The University of Nebraska Press has just announced that U.N.P’s author, Rob Fitts, has won the Seymour Award for the book, Banzai Babe Ruth, published last year. He will receive the award at a banquet that follows the NINE baseball conference in Tempe, Ariz., on March 16.
This announcement omits to reveal the full name of the award. More importantly, it omits to say who will present the award to Rob.
The full name of the award is the Dr. Harold and Dorothy Seymour Medal. It’s the most prestigious award presented by the Society of American Baseball Research, and it is given annually to the best book of baseball history or biography published during the previous year.
The award is named after my late husband and me because we were the members of the writing team that opened baseball to scholars. We were the first to view and write baseball history from the standpoint of professional historians. Before Harold Seymour, only sports writers had tried to write baseball history, and they were untrained in research and the historical viewpoint.
Harold Seymour got the idea of treating baseball like any other historical subject when he was preparing his doctoral dissertation for Cornell University. When I married him in 1949 we had been working together on this subject for about a year. After the dissertation was complete and the degree awarded, Oxford University Press issued Seymour a contract to write a book on early baseball history. Oxford had no idea that that two of us were doing this work together, even after a second and a third book were published, for Seymour never told his editor, Sheldon Meyer, that he was not working alone. I believe Seymour thought that since the original idea was his, that his name alone should be on the title pages of the books we wrote together.

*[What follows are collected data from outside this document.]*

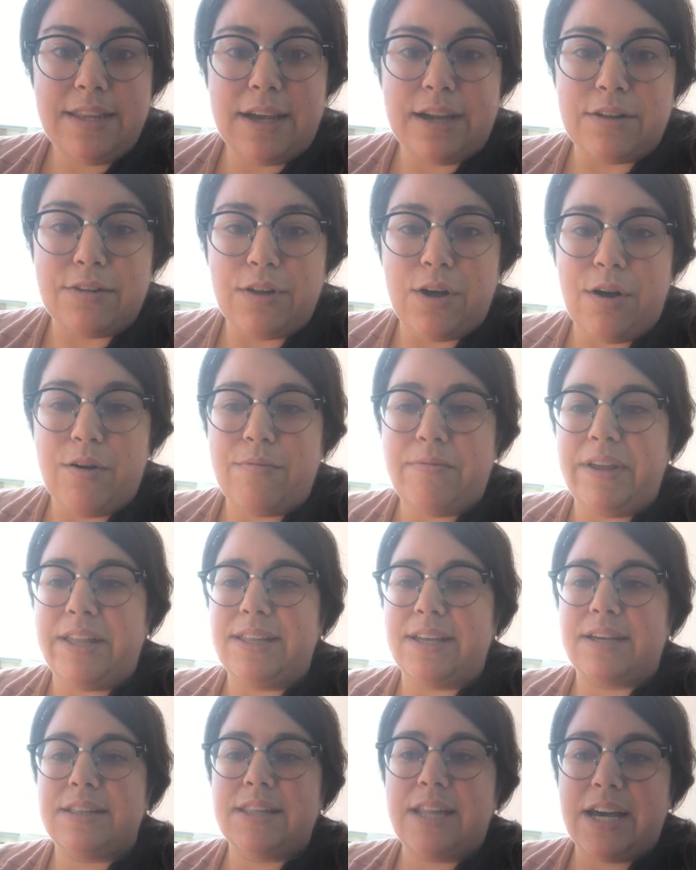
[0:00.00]
the globe in
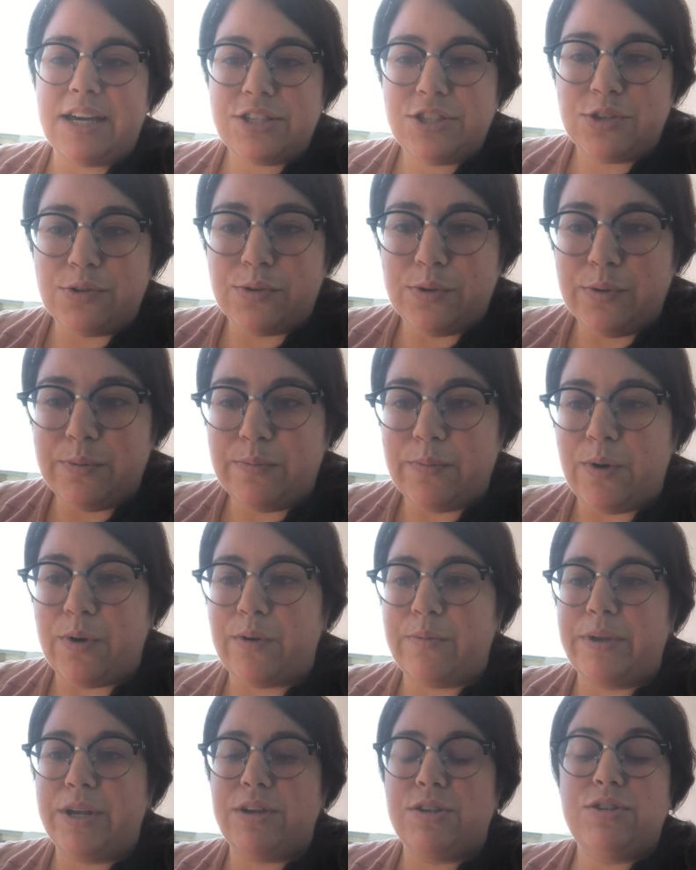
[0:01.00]
the classroom
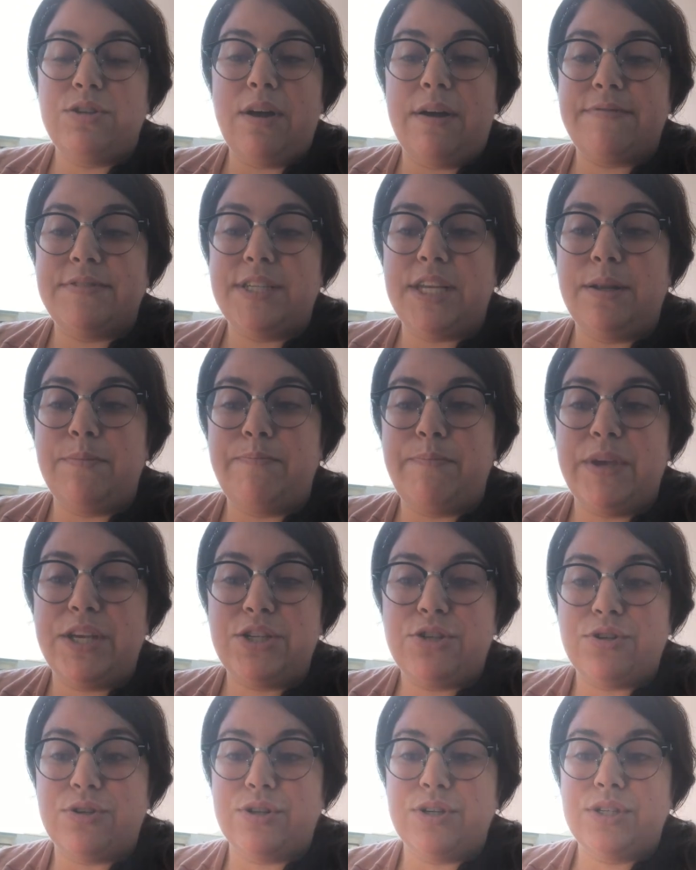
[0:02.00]
or because you have seen
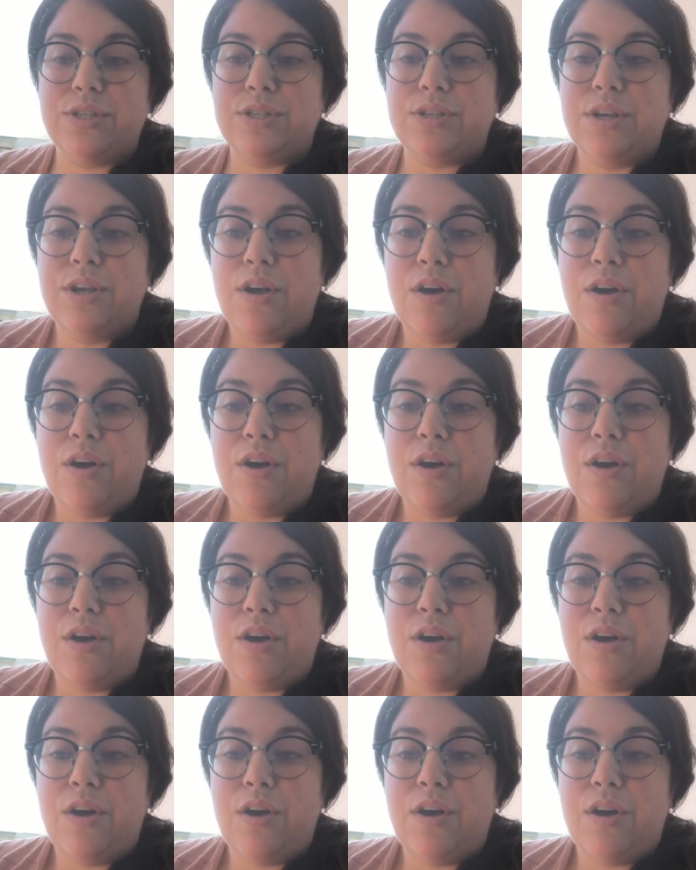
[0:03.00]
pictures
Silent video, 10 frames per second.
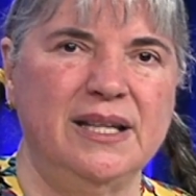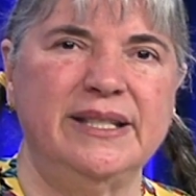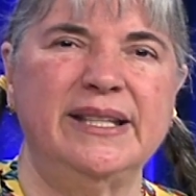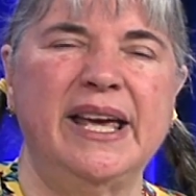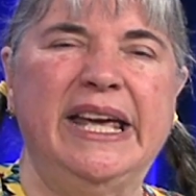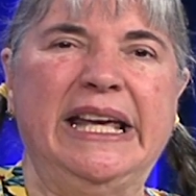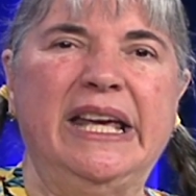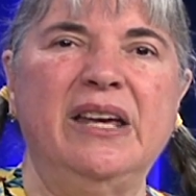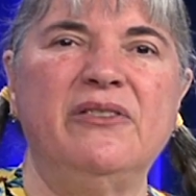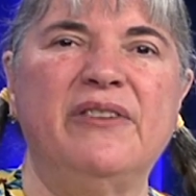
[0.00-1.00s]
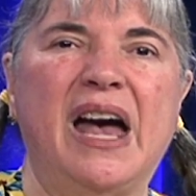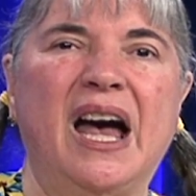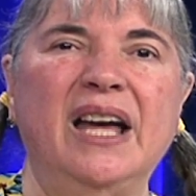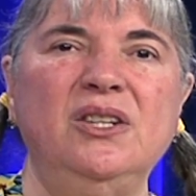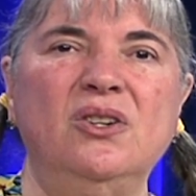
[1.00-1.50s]
saying if
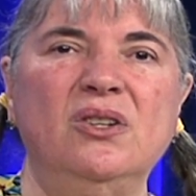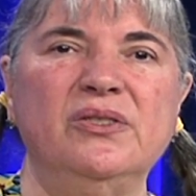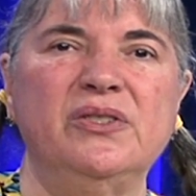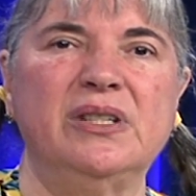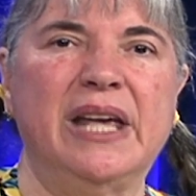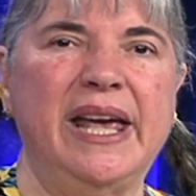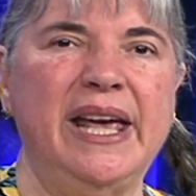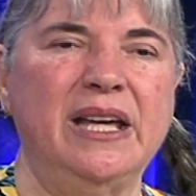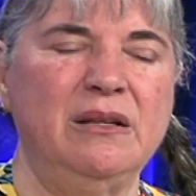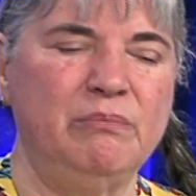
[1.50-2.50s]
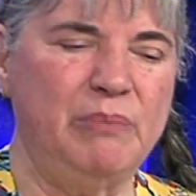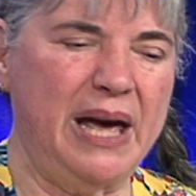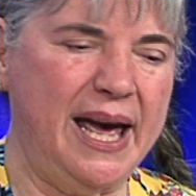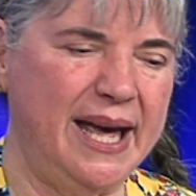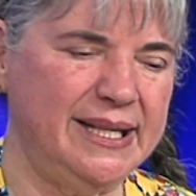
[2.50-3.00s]
adults can't
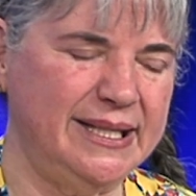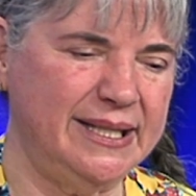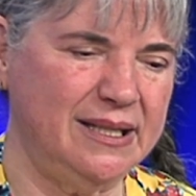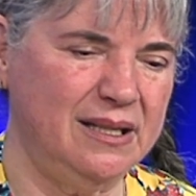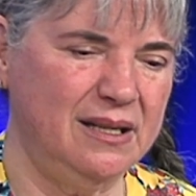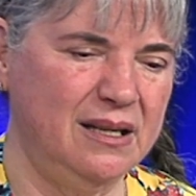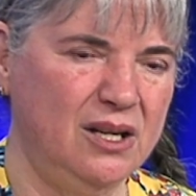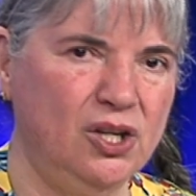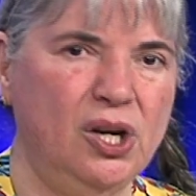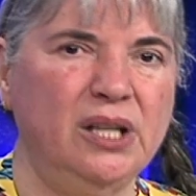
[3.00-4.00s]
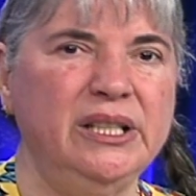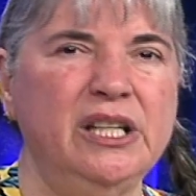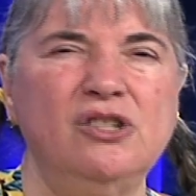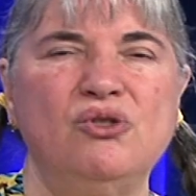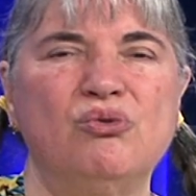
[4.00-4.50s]
pass gun
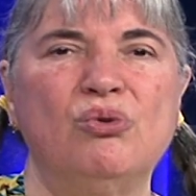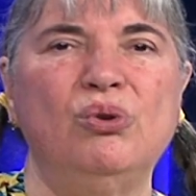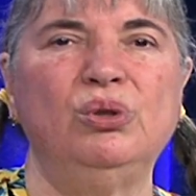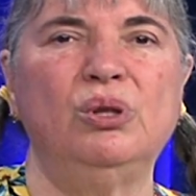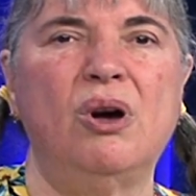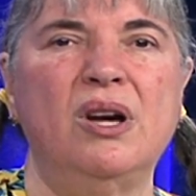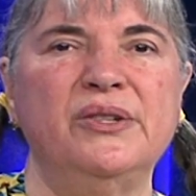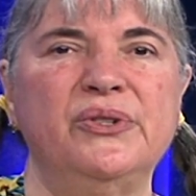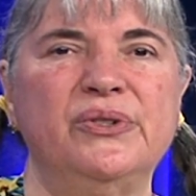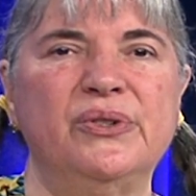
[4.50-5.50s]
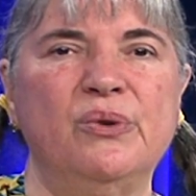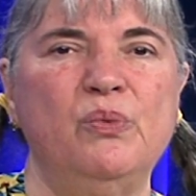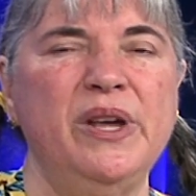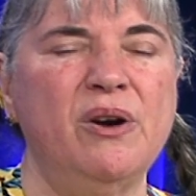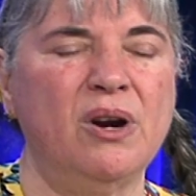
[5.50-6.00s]
control laws so
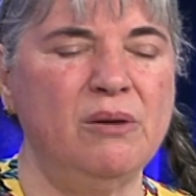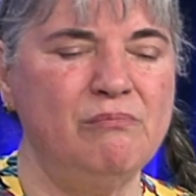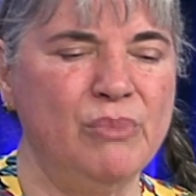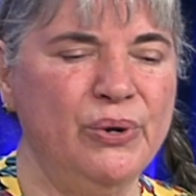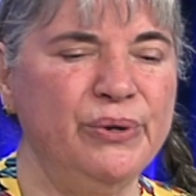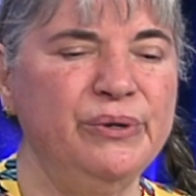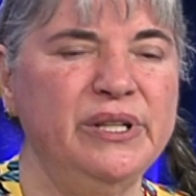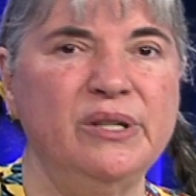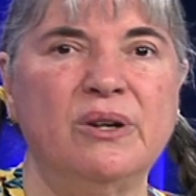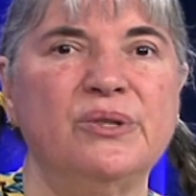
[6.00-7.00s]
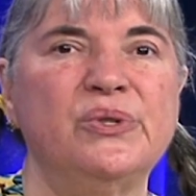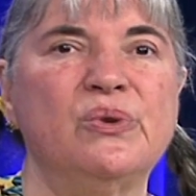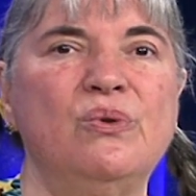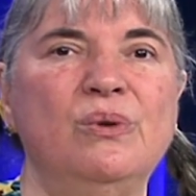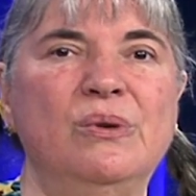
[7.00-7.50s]
we aren't murdered in our
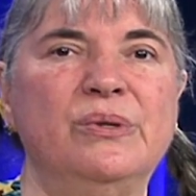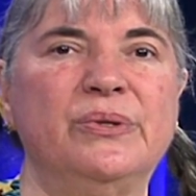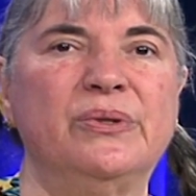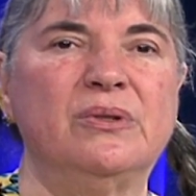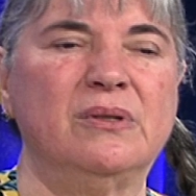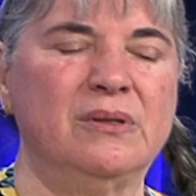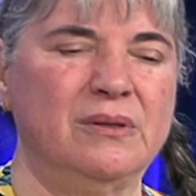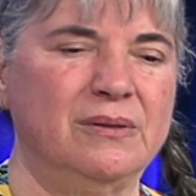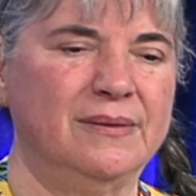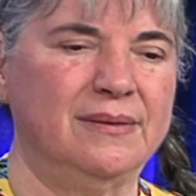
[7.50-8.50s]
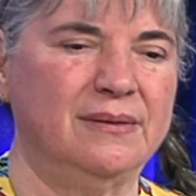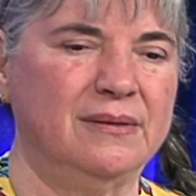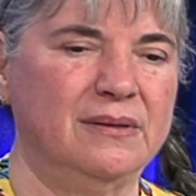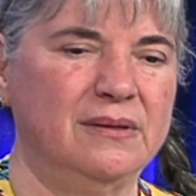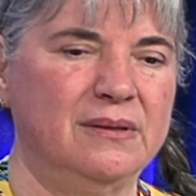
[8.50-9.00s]
schools
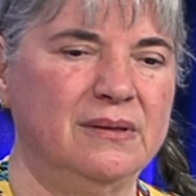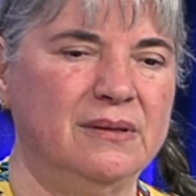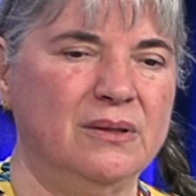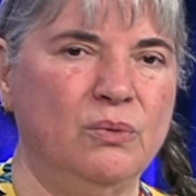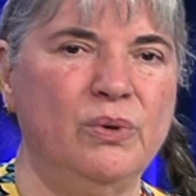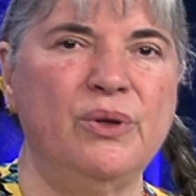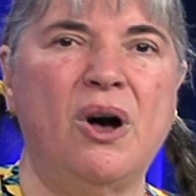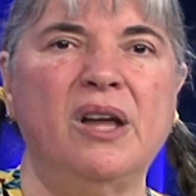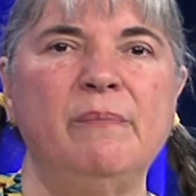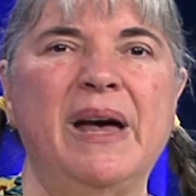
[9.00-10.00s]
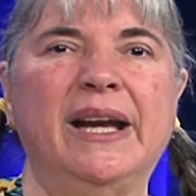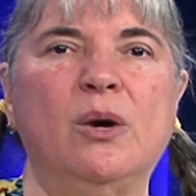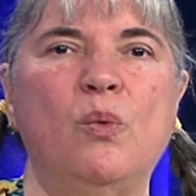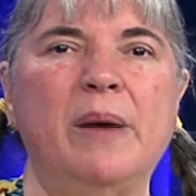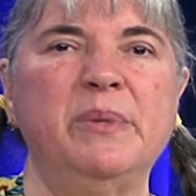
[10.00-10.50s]
with
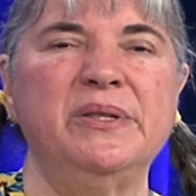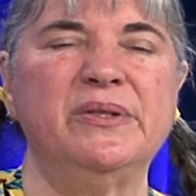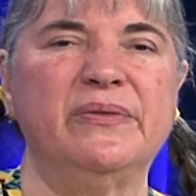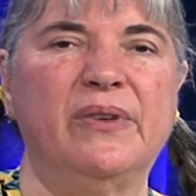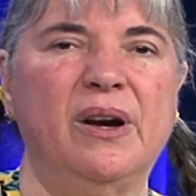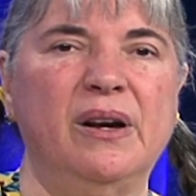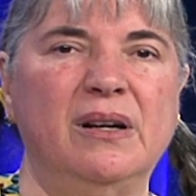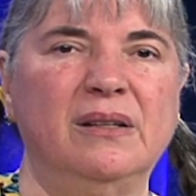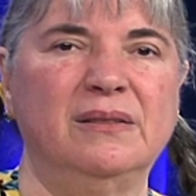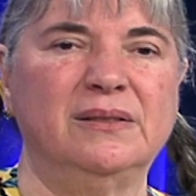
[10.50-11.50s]
automatic weapons fire,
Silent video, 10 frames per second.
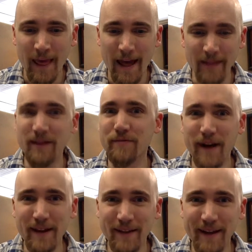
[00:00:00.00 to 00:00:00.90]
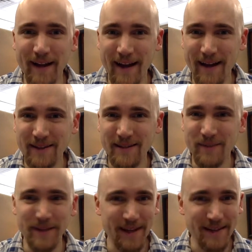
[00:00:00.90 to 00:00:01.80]
And then finally,
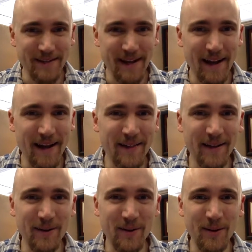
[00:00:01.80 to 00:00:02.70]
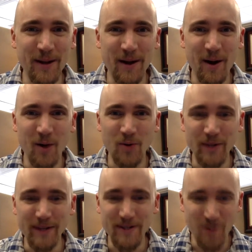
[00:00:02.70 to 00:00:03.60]
something that I think you'll all
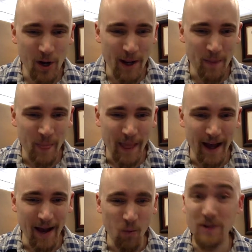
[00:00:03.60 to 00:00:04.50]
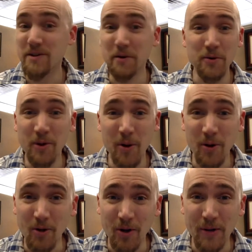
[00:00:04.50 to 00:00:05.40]
really enjoy, what's our new
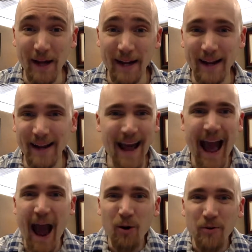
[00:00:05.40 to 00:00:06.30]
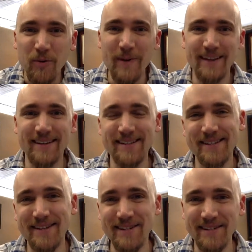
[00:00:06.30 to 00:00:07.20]
logo look like? And how did we make the
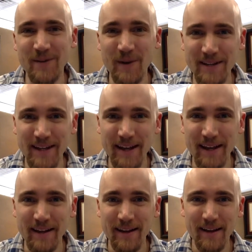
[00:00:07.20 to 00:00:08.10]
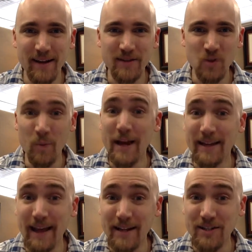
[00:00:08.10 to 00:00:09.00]
decisions that we did to
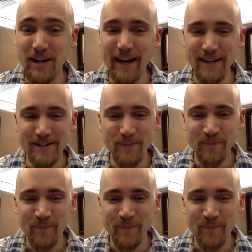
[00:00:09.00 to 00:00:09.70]
make that change?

In 2004 McFarland published my autobiography, A Woman’s Work, revealing to all his fans that Seymour and I produced those first historical works on baseball history as a writing team. It took 50 years after the first book in the Oxford trilogy was published for Oxford to recognize formally that I was Seymour’s co-author and to put my name on the title pages of those books, where it belonged.
Since Seymour’s passing, I have written other baseball books, including eBooks for McFarland and for Thinker Media, along with articles and book reviews for baseball journals and for online review sites like The New York Journal of Books. I’ve even written a baseball historical novel, Drawing Card. My work has been recognized with awards, and I’m listed in Who’s Who for Women, Who’s Who in America, and Who’s Who in the World.
So when Rob Fitts comes to the podium to receive the Dr. Harold and Dorothy Seymour Medal in Arizona on March 16, I’m the one who will hand him the Medal and explain to the audience why he deserves it. I don’t know which of us will be more gratified.